● Try it:
Filter task. Return each line of the material that holds the string "frames".

● Records:

:::::

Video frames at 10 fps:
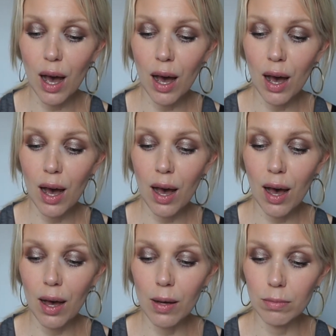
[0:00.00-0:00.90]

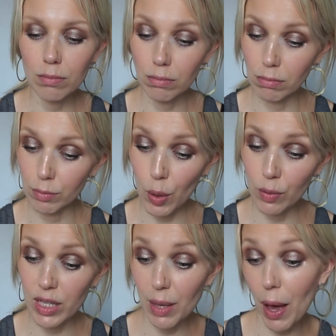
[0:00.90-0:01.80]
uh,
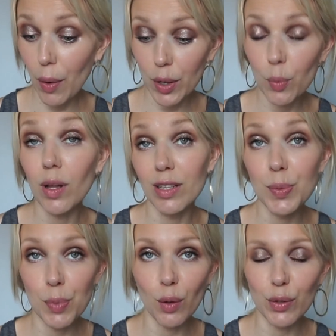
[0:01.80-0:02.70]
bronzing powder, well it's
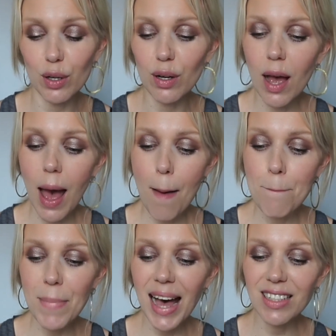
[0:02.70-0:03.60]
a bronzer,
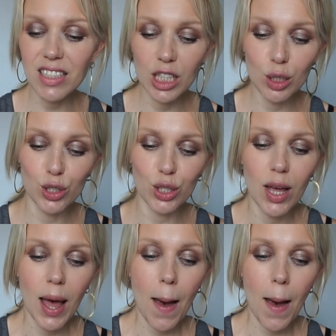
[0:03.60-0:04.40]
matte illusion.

:::::

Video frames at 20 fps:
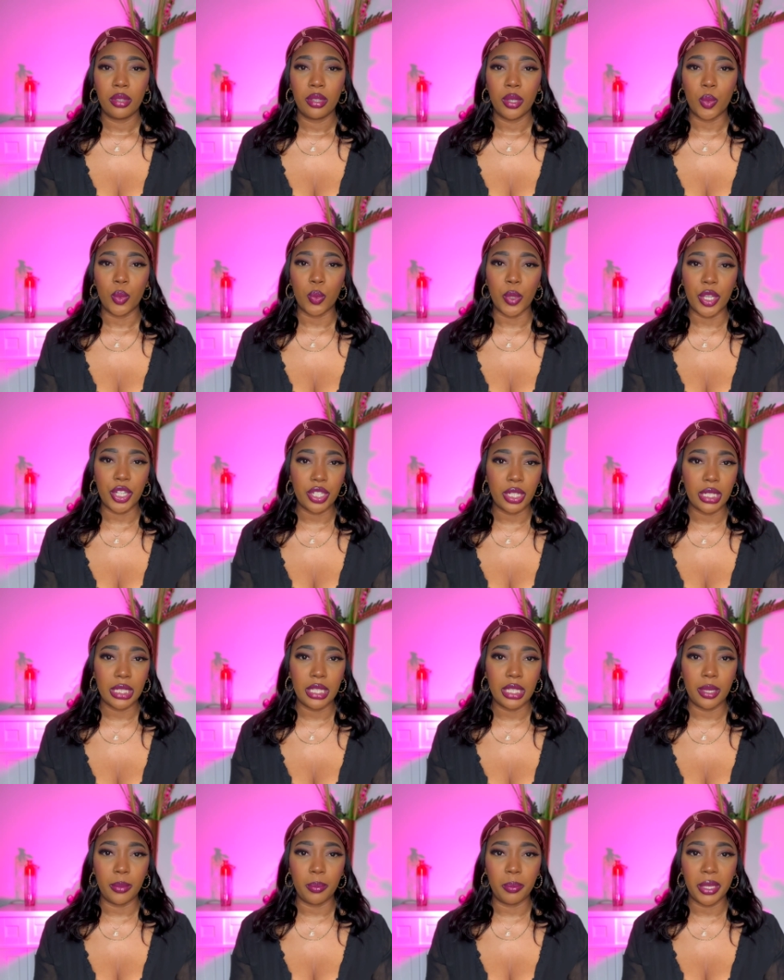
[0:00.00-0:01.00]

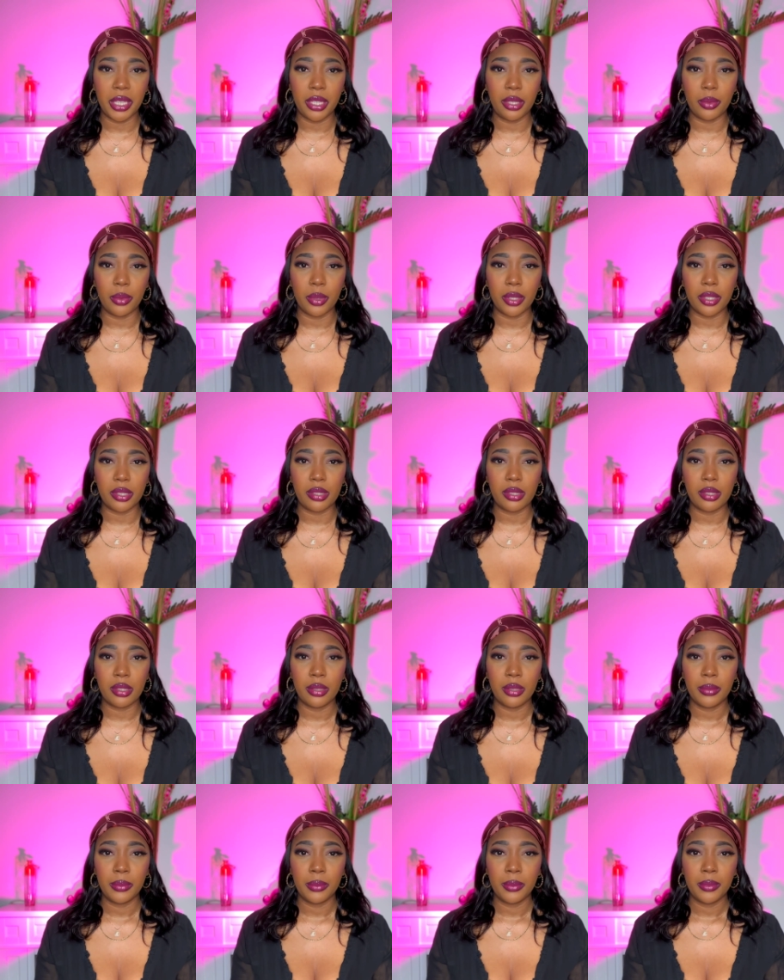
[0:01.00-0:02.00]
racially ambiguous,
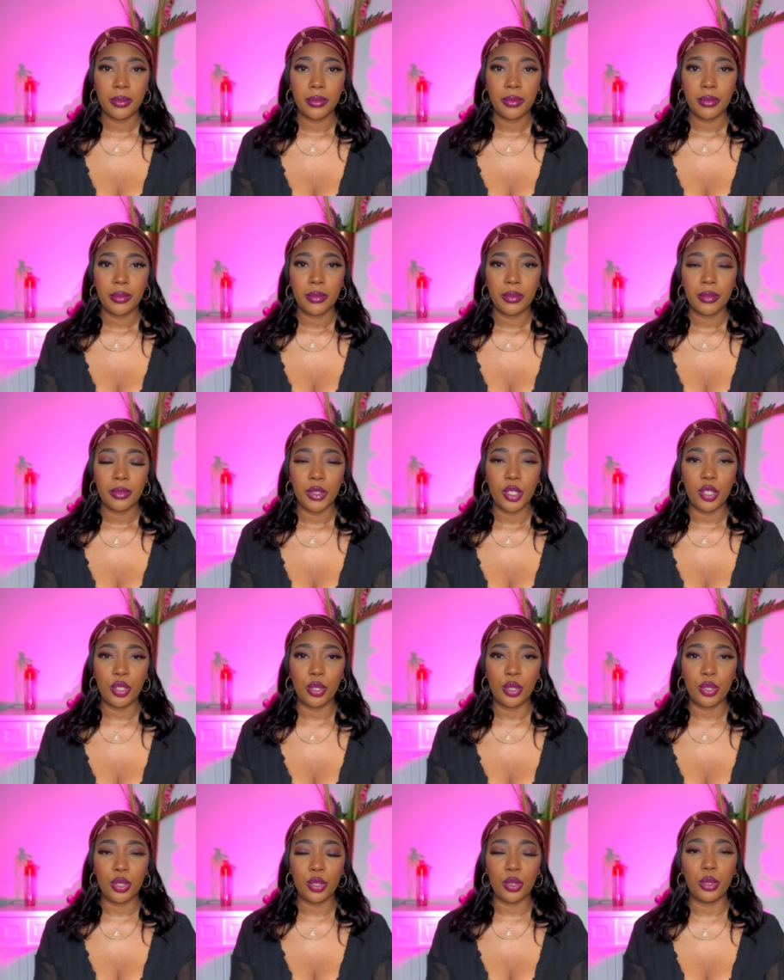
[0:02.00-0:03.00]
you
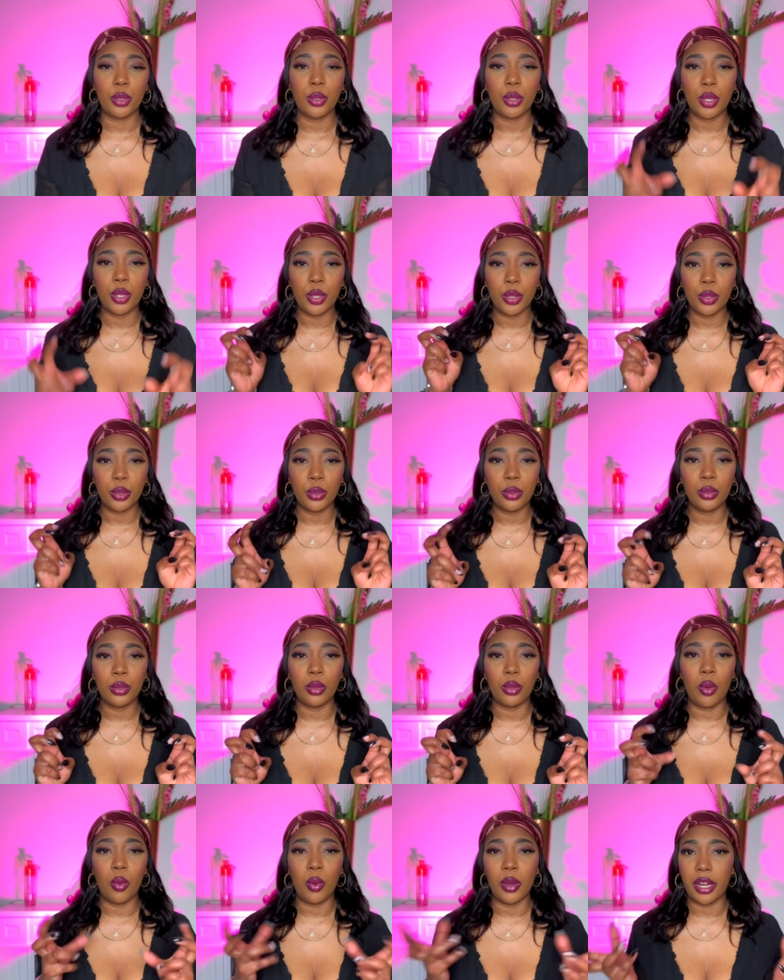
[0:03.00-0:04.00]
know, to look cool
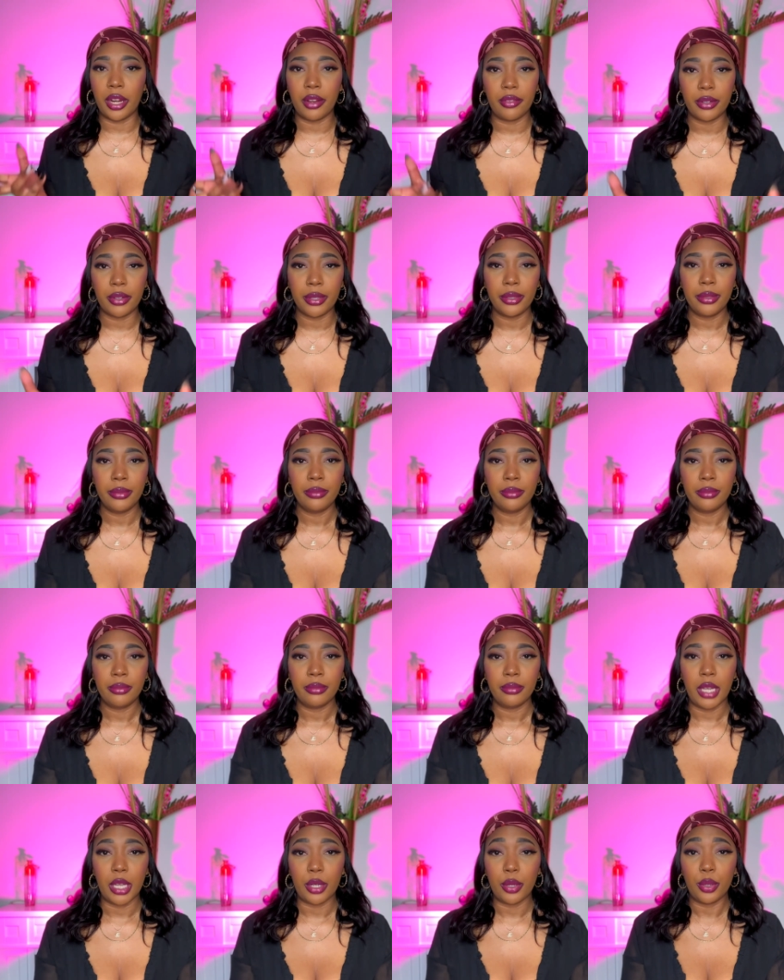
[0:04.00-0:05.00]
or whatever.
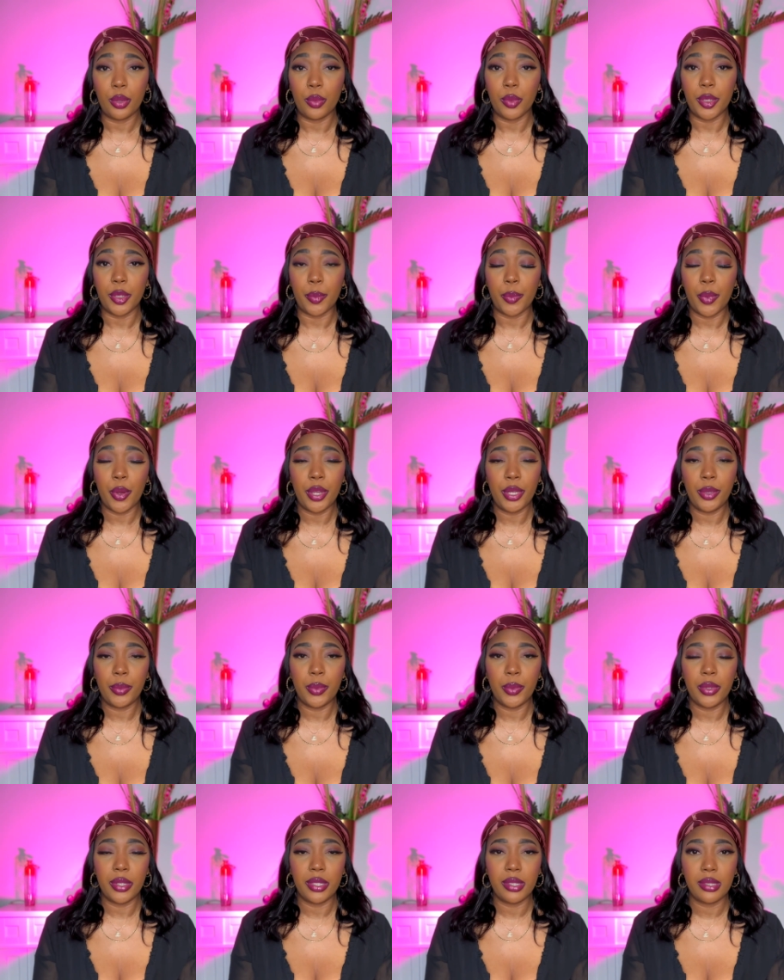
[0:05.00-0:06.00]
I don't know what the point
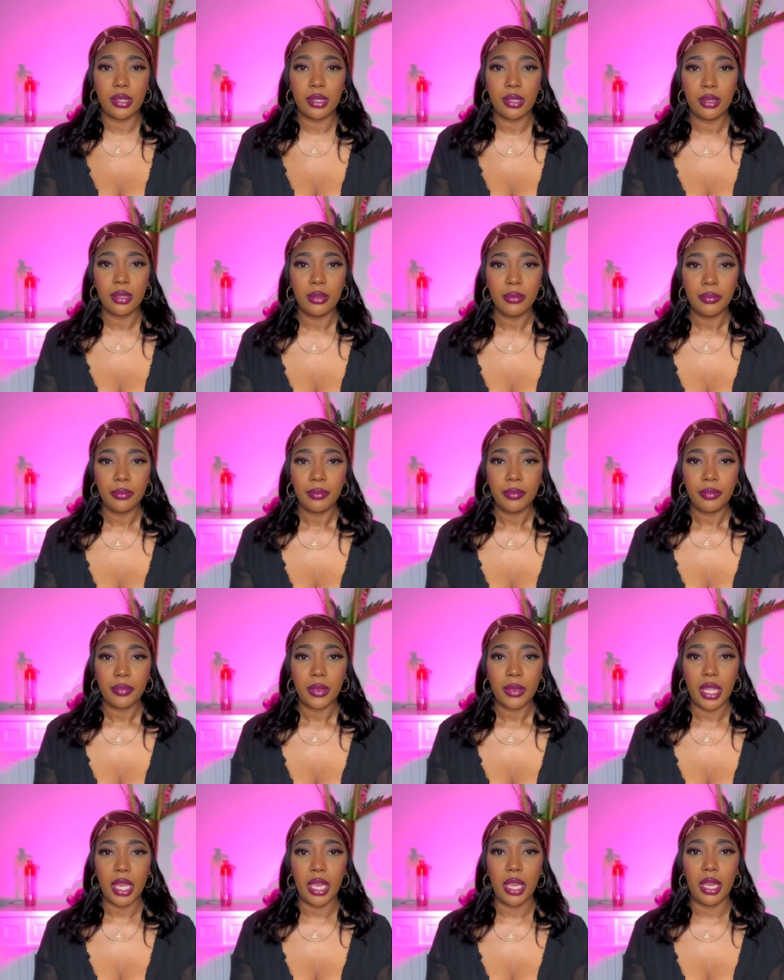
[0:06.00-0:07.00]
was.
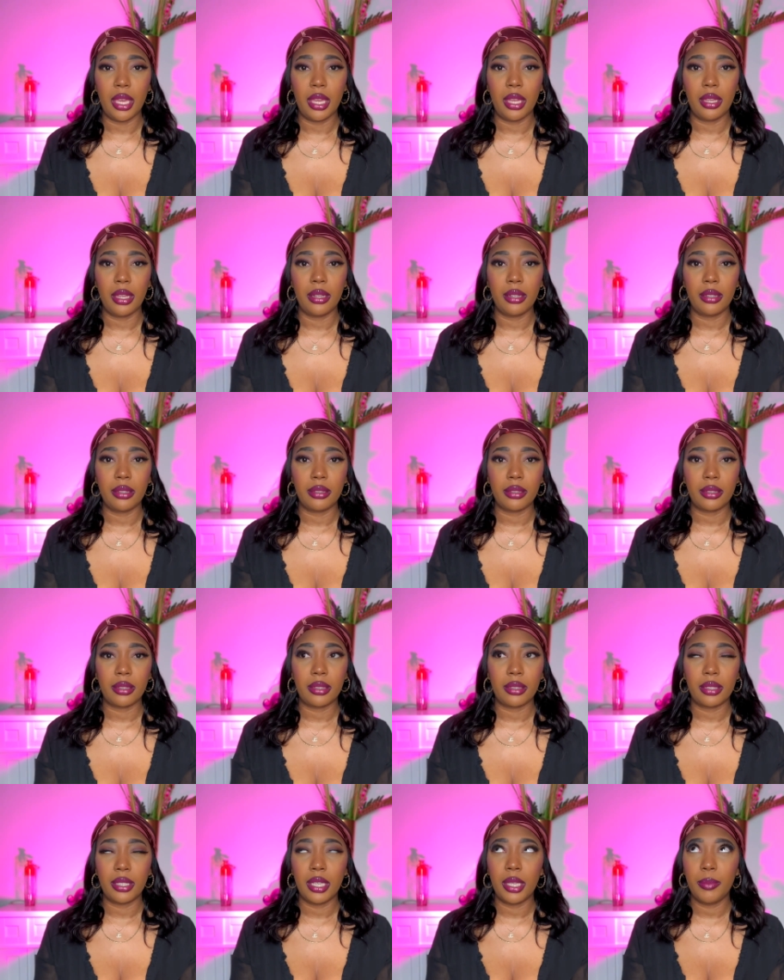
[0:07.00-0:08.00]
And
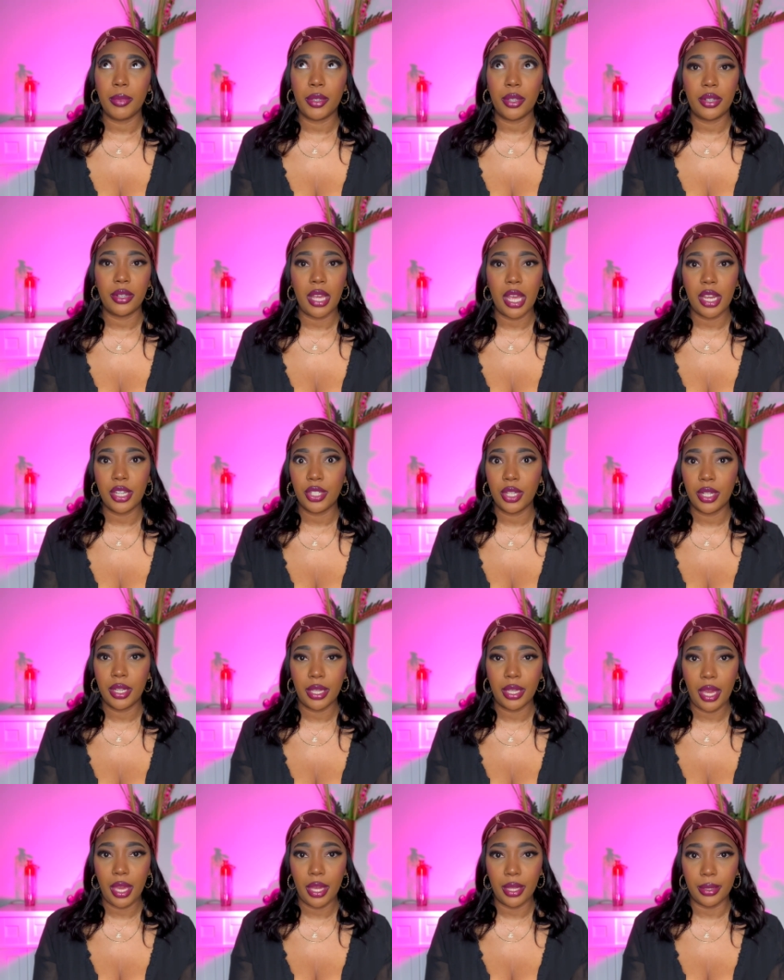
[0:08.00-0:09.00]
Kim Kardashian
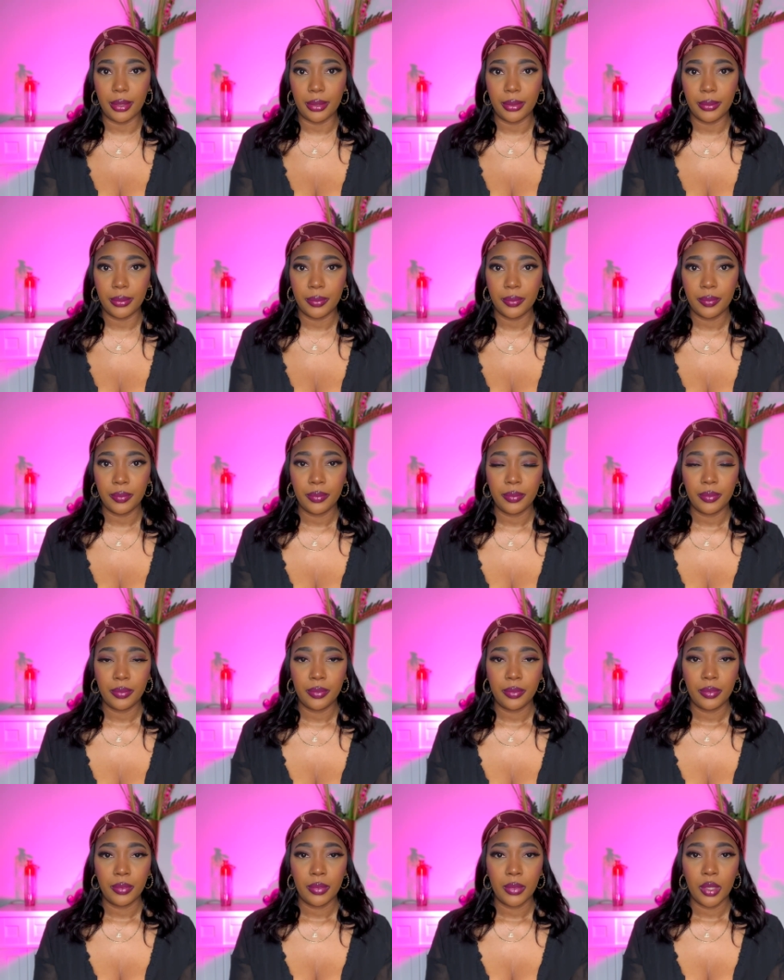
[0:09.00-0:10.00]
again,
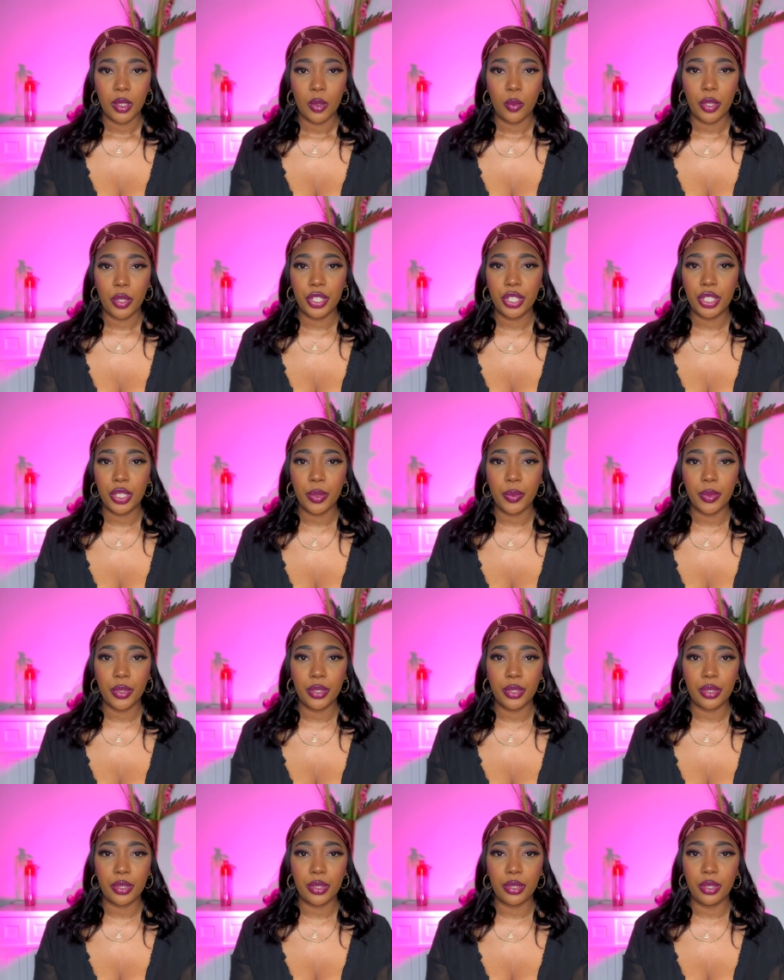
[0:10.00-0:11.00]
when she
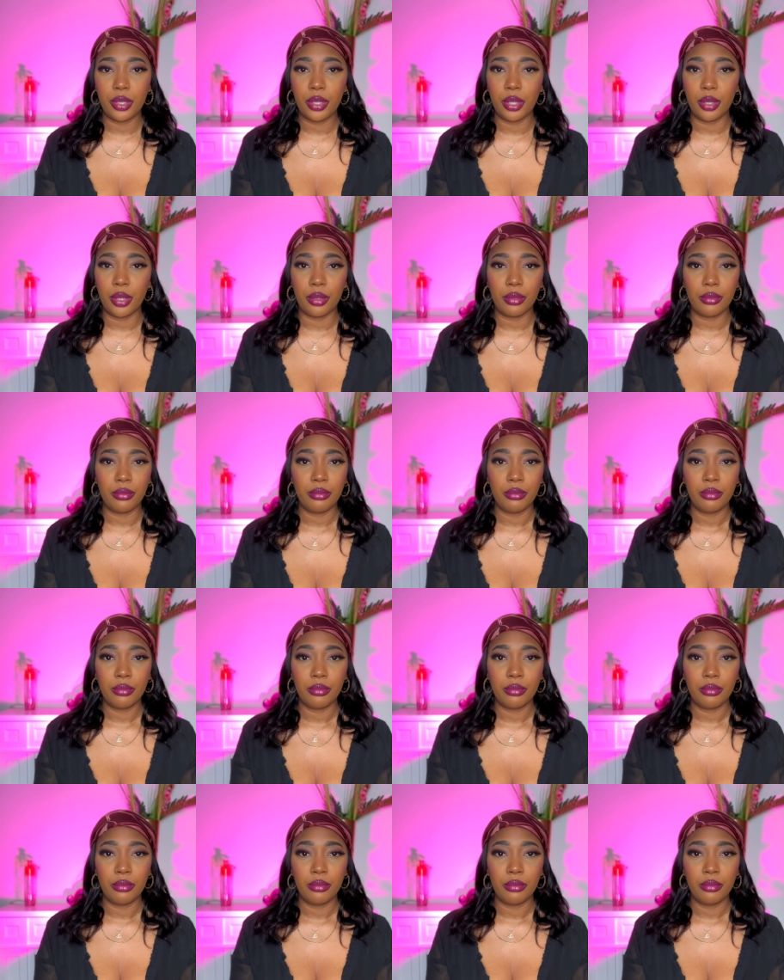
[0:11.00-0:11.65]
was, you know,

:::::

● Final answer:
Video frames at 10 fps:
Video frames at 20 fps:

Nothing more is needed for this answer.